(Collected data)
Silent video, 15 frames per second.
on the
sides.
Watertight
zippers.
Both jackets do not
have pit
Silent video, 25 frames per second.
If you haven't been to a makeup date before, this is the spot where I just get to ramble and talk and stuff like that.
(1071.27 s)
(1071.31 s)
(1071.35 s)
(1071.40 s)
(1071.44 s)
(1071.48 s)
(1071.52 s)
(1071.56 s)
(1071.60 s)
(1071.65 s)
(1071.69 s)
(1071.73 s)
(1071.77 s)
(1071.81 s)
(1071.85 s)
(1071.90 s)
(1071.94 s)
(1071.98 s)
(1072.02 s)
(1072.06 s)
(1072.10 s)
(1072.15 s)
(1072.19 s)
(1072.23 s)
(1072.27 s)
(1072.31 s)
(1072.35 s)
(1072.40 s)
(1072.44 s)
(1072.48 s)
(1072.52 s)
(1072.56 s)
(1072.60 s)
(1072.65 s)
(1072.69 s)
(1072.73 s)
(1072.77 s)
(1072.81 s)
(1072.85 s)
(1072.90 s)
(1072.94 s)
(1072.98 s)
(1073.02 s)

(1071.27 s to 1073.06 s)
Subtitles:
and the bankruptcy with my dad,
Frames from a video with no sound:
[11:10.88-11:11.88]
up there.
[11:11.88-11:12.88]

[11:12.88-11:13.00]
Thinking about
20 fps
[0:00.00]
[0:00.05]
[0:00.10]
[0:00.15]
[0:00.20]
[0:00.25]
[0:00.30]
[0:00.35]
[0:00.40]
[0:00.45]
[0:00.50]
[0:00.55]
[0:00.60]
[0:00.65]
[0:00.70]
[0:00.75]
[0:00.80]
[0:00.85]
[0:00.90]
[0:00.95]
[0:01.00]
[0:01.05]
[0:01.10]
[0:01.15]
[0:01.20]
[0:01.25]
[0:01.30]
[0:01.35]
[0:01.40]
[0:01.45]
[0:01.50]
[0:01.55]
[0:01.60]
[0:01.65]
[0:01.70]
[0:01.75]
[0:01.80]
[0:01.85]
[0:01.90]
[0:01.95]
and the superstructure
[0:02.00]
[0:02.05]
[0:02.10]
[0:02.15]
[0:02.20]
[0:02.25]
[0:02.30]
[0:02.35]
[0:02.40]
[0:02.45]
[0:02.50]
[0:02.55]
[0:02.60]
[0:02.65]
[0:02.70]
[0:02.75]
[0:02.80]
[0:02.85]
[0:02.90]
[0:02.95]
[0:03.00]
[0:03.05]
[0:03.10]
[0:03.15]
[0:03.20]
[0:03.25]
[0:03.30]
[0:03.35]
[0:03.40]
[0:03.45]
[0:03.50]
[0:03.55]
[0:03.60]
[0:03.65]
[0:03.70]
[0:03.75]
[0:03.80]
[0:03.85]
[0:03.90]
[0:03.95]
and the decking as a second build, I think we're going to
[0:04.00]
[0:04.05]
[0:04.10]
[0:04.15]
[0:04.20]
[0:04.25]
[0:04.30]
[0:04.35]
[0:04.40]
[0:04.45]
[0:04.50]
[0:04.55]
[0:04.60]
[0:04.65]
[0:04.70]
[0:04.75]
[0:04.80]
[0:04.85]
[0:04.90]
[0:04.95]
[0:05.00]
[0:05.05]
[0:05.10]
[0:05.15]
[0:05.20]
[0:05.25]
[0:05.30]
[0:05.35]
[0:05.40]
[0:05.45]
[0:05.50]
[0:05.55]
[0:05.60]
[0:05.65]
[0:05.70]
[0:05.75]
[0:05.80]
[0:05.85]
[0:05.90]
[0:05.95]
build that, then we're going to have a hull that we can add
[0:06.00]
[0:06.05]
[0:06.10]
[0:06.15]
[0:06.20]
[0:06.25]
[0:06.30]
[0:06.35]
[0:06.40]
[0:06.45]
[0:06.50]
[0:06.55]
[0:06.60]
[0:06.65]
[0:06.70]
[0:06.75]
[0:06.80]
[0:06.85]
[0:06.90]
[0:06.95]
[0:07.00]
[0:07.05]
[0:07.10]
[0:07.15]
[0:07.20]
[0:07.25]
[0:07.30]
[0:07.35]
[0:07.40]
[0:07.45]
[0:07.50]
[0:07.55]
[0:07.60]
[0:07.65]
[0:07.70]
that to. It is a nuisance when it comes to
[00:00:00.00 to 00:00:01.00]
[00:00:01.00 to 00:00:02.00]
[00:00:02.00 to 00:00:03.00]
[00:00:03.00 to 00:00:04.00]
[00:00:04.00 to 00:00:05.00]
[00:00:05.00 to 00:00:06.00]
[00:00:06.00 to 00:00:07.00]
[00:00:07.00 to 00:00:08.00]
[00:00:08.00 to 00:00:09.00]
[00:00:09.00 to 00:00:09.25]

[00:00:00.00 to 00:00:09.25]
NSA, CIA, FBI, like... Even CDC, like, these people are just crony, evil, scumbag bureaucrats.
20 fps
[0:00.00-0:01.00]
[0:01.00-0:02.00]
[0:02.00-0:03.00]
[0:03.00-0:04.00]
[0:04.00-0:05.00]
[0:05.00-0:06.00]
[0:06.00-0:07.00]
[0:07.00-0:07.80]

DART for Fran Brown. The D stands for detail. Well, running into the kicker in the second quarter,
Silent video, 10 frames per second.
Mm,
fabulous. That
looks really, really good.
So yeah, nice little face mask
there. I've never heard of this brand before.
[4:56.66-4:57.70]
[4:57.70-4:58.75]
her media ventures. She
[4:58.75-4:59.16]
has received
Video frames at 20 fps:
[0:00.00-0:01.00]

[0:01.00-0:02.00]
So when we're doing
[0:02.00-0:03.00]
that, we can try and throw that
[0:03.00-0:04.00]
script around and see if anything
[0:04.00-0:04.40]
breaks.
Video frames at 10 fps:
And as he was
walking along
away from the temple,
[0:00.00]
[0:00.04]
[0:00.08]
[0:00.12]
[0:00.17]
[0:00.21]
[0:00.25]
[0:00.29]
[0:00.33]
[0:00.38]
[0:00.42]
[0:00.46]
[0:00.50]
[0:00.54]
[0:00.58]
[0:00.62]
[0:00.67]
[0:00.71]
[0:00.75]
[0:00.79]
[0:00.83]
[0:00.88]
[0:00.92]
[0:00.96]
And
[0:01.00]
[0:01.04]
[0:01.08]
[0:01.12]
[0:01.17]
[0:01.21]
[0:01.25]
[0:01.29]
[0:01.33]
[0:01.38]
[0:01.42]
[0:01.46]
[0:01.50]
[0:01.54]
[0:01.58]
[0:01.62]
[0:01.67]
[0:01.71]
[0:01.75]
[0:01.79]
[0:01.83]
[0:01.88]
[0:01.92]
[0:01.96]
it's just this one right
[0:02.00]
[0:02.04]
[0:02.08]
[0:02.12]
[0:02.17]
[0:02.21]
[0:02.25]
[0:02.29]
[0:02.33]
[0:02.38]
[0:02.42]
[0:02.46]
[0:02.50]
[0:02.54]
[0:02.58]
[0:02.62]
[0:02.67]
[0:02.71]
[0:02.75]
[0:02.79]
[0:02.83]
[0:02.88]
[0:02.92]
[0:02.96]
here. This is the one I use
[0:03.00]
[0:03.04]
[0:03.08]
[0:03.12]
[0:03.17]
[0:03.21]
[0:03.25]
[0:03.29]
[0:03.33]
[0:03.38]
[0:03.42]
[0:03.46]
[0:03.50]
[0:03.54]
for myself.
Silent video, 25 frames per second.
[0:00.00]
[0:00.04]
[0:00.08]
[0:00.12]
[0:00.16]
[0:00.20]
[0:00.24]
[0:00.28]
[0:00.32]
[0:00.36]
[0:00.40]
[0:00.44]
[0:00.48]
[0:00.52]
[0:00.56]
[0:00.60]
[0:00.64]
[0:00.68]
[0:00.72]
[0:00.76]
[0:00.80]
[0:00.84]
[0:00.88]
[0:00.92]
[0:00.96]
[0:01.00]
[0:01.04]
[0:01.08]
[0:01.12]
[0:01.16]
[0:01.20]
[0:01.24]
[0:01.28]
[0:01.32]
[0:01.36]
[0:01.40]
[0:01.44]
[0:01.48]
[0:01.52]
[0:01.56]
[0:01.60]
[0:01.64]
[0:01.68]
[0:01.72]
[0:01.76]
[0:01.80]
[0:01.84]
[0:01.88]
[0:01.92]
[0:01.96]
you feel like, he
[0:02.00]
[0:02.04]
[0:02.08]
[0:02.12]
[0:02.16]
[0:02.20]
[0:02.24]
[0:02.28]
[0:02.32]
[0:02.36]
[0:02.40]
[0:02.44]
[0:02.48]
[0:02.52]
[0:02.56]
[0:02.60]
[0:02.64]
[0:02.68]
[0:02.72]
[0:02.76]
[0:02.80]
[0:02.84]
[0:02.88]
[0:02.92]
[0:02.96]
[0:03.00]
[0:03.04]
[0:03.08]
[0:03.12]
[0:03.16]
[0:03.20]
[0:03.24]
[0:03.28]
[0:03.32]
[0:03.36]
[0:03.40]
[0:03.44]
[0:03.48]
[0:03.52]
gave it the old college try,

GOAL OF THE EXERCISE: Return only the lines above that run from the opening line through the line containing "(1071.48 s)", exactly as written.

OUTPUT OF THE TASK:
Silent video, 15 frames per second.
on the
sides.
Watertight
zippers.
Both jackets do not
have pit
Silent video, 25 frames per second.
If you haven't been to a makeup date before, this is the spot where I just get to ramble and talk and stuff like that.
(1071.27 s)
(1071.31 s)
(1071.35 s)
(1071.40 s)
(1071.44 s)
(1071.48 s)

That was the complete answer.